Porter lepas asal NP
hendak mengangkat barang titipan
Pembangunan tidak
selalu dirasakan berdampak positif bagi setiap masyarakat. Itulah (mungkin)
yang dialami oleh kelompok porter
(tukang angkut) asal Nusa Penida di Pelabuhan Sanur sekarang. Semenjak
Pelabuhan Sanur (modern) diresmikan per tanggal 9 November 2022, nasibnya justru
menjadi ketar-ketir. Pihak otoritas pelabuhan tidak mengizinkan mereka
beroperasi di lingkungan pelabuhan.
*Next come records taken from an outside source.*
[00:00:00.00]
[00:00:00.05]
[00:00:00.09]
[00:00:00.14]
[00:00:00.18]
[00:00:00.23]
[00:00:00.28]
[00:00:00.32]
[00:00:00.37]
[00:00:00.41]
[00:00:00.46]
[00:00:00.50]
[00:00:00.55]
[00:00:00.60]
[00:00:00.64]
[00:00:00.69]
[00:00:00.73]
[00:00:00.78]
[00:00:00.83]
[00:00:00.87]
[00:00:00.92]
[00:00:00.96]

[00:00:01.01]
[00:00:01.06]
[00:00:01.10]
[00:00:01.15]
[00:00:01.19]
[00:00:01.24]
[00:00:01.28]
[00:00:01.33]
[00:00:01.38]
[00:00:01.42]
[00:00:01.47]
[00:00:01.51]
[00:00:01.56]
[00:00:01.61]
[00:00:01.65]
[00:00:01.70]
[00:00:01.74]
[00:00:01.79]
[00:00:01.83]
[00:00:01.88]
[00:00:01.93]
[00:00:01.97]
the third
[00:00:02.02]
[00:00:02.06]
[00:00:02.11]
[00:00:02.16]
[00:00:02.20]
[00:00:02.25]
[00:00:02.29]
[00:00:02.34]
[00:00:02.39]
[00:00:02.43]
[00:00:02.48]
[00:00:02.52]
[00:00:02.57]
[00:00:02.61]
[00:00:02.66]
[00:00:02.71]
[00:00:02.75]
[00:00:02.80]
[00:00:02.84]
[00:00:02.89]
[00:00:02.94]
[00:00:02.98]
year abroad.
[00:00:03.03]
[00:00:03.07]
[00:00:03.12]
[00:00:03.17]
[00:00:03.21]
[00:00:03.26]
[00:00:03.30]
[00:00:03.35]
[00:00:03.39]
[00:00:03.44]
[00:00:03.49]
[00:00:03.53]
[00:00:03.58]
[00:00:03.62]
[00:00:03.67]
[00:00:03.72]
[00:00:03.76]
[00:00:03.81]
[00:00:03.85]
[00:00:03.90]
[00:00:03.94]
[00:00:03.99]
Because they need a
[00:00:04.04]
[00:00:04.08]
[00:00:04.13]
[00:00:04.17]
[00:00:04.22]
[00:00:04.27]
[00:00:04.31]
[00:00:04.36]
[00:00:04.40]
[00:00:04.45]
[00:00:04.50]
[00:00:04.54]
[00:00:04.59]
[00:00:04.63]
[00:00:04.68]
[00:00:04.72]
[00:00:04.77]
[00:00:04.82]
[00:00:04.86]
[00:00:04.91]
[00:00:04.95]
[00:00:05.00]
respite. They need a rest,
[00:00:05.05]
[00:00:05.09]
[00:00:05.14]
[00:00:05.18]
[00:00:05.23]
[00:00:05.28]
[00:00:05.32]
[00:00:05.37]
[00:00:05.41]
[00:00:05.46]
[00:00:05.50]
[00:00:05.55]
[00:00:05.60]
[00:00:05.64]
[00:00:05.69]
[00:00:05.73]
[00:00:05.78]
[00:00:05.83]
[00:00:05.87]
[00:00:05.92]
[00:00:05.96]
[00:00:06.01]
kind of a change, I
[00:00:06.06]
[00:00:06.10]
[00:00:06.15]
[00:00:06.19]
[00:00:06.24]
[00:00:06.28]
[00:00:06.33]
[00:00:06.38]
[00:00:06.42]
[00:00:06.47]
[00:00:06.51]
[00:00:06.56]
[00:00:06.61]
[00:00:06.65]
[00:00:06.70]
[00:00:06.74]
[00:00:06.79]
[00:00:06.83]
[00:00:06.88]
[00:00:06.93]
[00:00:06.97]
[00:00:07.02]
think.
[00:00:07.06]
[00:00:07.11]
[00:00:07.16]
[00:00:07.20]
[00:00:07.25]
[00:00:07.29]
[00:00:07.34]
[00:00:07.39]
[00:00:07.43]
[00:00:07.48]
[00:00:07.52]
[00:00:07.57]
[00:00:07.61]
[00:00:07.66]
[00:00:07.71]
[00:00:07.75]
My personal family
Situasi ini menjadi lebih sulit—bahkan
dibandingkan waktu mereka bersinggungan dengan porter milik perusahaan fastboat
(FB).
Sebelumnya,
kelompok porter ini pernah mengalami kondisi
sulit yang hampir mengancam eksistensi mereka. Waktu itu, mereka harus berhadapan
dengan porter milik perusahaan fastboat.
Kok
ada porter perusahaan? Hal ini
berkaitan dengan persaingan servis antara perusahaan FB. Perusahaan FB ingin
menjaga kualitas servis kepada penumpang. Dari sinilah, muncul kompetisi layanan
tenaga porter secara gratis dari perusahaan.
Barang-barang
bawaan penumpang menjadi tanggung jawab penuh dari sang porter perusahaan. Mereka mengangkat, menjaga dan menurunkan barang
para penumpang tanpa bayaran sepeser pun. Pokoknya gratis.
Kejadiannya
berlangsung sekitar tahun 2016. Saat itu, perusahaan FB mulai berkembang pesat.
Mereka melabuhkan FB-nya di Pelabuhan Sanur, tepatnya di area Pantai Bangsal.
Area yang menjadi kawasan operasi dari kelompok porter lepas tersebut.
Eksistensi
porter perusahaan ini mengakibatkan posisi
kelompok porter lepas menjadi mengambang.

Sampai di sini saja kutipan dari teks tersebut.